Word for word and without images, transcribe all of the records.

· · · · · · ·

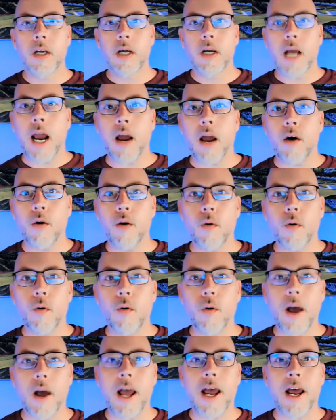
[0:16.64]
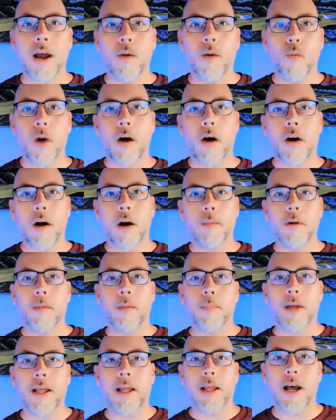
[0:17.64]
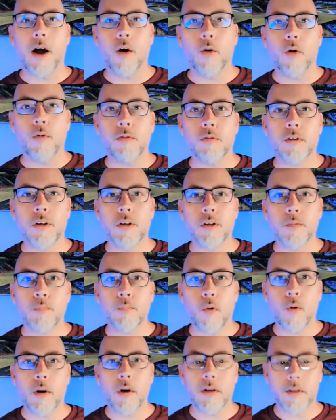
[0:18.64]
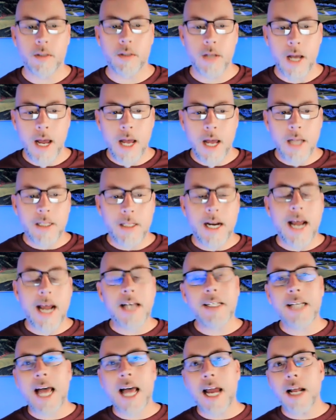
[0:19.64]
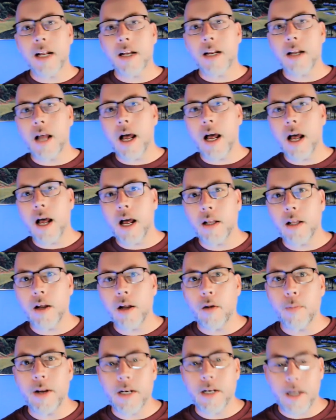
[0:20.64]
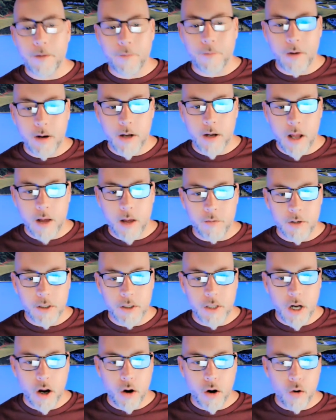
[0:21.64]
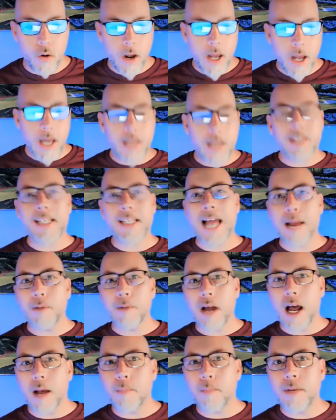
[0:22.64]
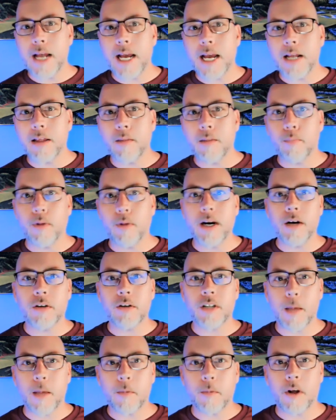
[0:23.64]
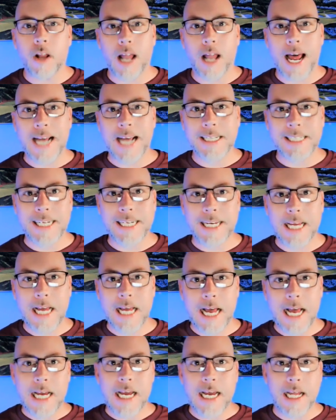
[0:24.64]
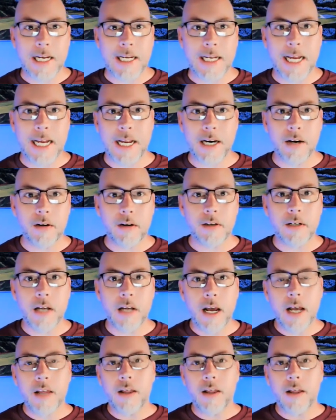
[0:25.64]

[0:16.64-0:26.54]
Hello and welcome to Billy Ho Sports. Today's kind of a little bit different of a show. It's time to update the Breeders' Cup Classic contenders.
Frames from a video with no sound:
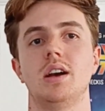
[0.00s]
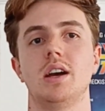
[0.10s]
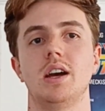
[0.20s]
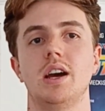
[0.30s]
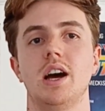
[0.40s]

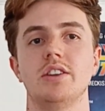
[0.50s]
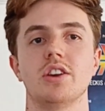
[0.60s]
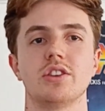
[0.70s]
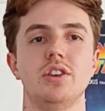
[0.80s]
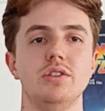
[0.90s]
I
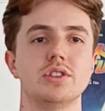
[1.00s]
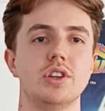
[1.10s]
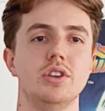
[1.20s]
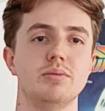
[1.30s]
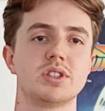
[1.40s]
took 2
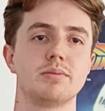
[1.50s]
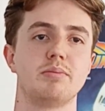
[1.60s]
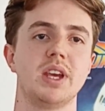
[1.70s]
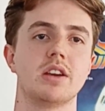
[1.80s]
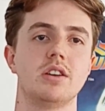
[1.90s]
scoops
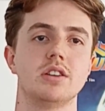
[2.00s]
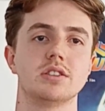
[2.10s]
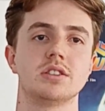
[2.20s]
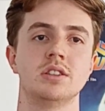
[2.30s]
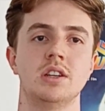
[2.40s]

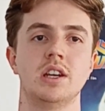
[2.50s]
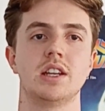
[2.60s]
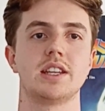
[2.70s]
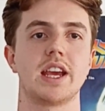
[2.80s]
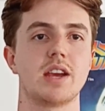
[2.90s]
because
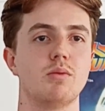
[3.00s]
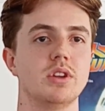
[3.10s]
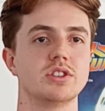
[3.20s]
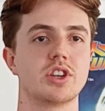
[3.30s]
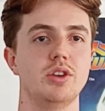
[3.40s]
taking
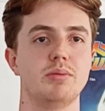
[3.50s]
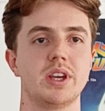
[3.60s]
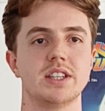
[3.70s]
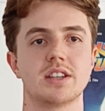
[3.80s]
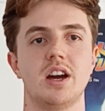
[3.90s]
1 scoop
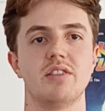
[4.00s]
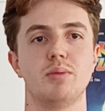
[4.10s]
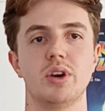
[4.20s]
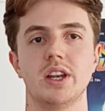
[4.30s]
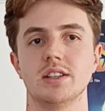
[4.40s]
is kind of
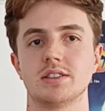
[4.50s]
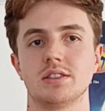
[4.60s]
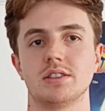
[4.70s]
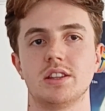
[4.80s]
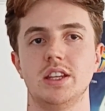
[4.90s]
pointless.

· · · · · · ·

REPLY ▸
[0:16.64]
[0:17.64]
[0:18.64]
[0:19.64]
[0:20.64]
[0:21.64]
[0:22.64]
[0:23.64]
[0:24.64]
[0:25.64]

[0:16.64-0:26.54]
Hello and welcome to Billy Ho Sports. Today's kind of a little bit different of a show. It's time to update the Breeders' Cup Classic contenders.
Frames from a video with no sound:
[0.00s]
[0.10s]
[0.20s]
[0.30s]
[0.40s]

[0.50s]
[0.60s]
[0.70s]
[0.80s]
[0.90s]
I
[1.00s]
[1.10s]
[1.20s]
[1.30s]
[1.40s]
took 2
[1.50s]
[1.60s]
[1.70s]
[1.80s]
[1.90s]
scoops
[2.00s]
[2.10s]
[2.20s]
[2.30s]
[2.40s]

[2.50s]
[2.60s]
[2.70s]
[2.80s]
[2.90s]
because
[3.00s]
[3.10s]
[3.20s]
[3.30s]
[3.40s]
taking
[3.50s]
[3.60s]
[3.70s]
[3.80s]
[3.90s]
1 scoop
[4.00s]
[4.10s]
[4.20s]
[4.30s]
[4.40s]
is kind of
[4.50s]
[4.60s]
[4.70s]
[4.80s]
[4.90s]
pointless.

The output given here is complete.